What does Utah have to do with anything? Bulletproof is in California and Navitaire is in Minnesota (according to their website).
I don't see how Utah comes into play here. Unless they think that since SCO can get away with frivolous suits in Utah, then everybody can.
This case is being compared to Lotus v. Borland. In that US case the trial court initially got found infringement. An appellate court overturned the decision, and the Supreme Court was split 4-4 with one judge not taking part. That means that the Lotus v. Borland case is the law in only one circuit in the US. I would expect the courts in other circuits might very well reach a different decision.
Navitairo = SCO Bulletproof = IBM
Navitairo files suit in London.

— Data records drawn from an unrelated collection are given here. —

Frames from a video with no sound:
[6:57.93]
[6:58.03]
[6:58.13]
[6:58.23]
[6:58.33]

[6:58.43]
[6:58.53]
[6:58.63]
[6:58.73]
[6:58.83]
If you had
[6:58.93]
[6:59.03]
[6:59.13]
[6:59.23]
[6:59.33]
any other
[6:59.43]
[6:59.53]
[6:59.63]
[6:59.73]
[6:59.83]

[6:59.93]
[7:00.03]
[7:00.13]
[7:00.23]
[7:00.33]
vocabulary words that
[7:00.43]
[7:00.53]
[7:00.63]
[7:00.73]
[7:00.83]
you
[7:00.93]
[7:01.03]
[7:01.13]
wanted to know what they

Bulletproof files counter-suit in Utah.
Now how'd that happen? Utah courts are suddenly making sense?
I've worked with people who could come up with fundamentally the same two pieces of software because the systems architects who helped train them would have given them the same approaches.
The analogy that I could give is that of a journey between 2 points. If I wrote the directions for how to get from London to Gloucester, chances are you'd follow a similar route.

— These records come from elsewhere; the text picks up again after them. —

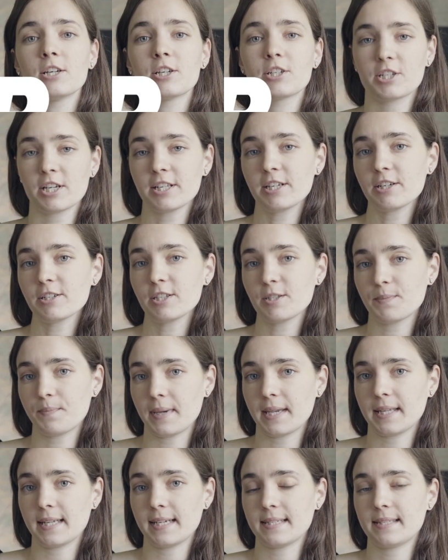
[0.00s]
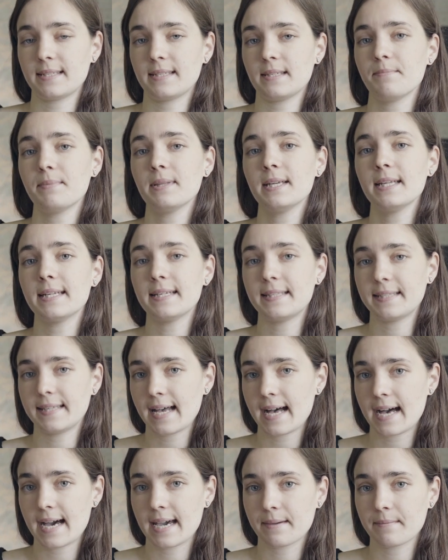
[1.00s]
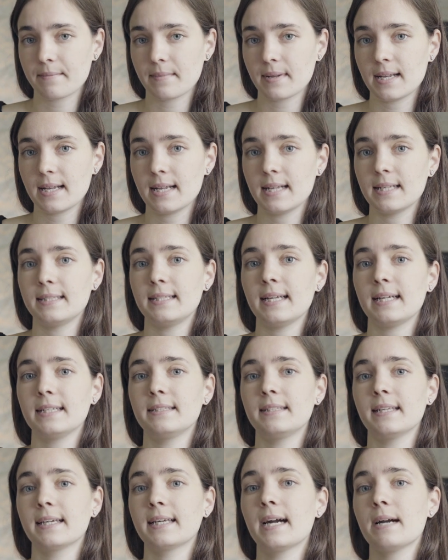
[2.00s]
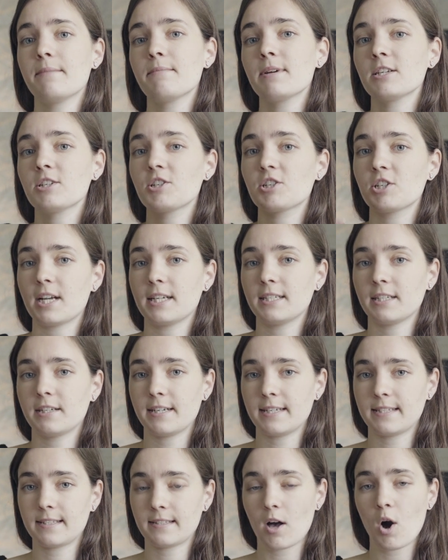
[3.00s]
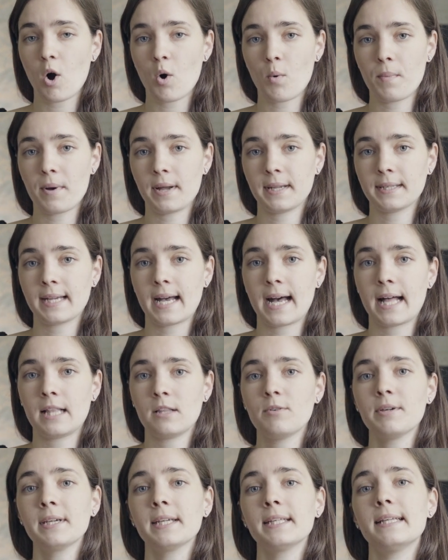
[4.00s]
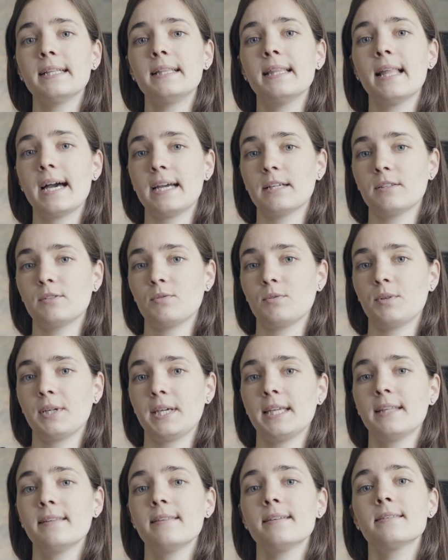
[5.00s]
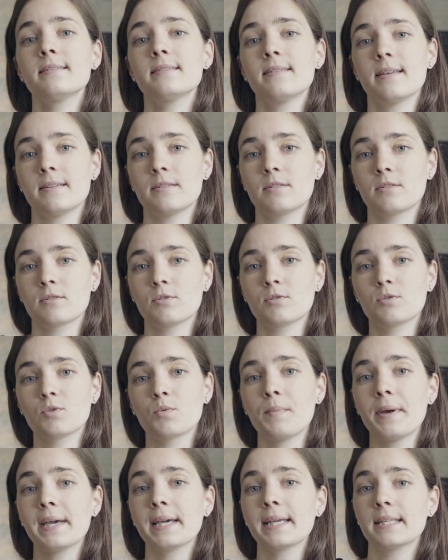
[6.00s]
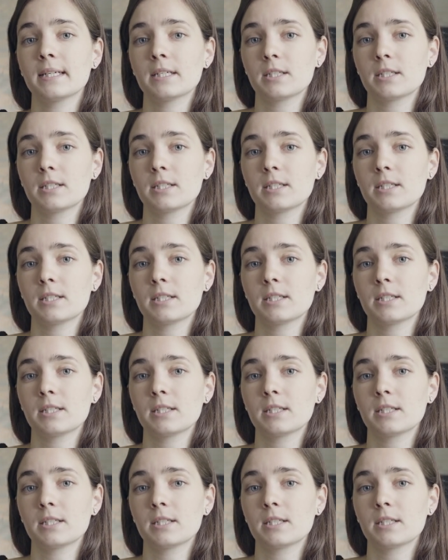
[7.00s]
Shutter speed is simply the time that the camera's shutter is open, allowing the light to hit the sensor to make an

I guess my question to the courts would be then how can there be so many multi-national auto manufacturers (pick any industry) in the world, all manufacturing competing product? If this thing is held up in court, then it doesn't seem a far stretch to government mandated monopolies to any company that can prove they were first.
Here it is, and I'm not even kidding.
Western civilization arose and became dominant through innovation - "Standing on the shoulders of giants." The way patent and copyright laws are going in the West, the giants not only no longer want anyone standing on their shoulders, they don't even want anyone casting similar shadows or reaching for the same goals.
Look to China, and expect them to walk a fine line between sufficient copyright and patent protection that we will still trade with them, yet avoid the sheer lunacy we're seeing now. I wouldn't be surprised if copyright and patent issues force dual-design, in some cases to separate internally acceptable from exportable. Through the next century China's domestic market will be the next boom area, and I doubt they're going to let Western copyright and patent silliness stop them from modernizing, even if it does prevent some exports.
We're imposing legal morbidity on our technology. Those who don't will have an edge over us.
The living have better things to do than to continue hating the dead.
At Oracle World, Craig Barrett pulled out a automobile designer, I can't rember who it was. But the designer basically said that they deconstructed a Ferrari to create their new production car. How is this different than software engineers deconstructing other applications?
IBM owns VisiCalc. Back when 1-2-3 eclipsed VC in the spreadsheet market, Lotus bought the company out, and of course IBM now owns Lotus. They don't seem especially fond of MS these days. Incidentally, Dan Bricklin (creator of VisiCalc, for the kidz in the audience) has permission from Lotus/IBM to offer the original VC for DOS 1.0 on his website.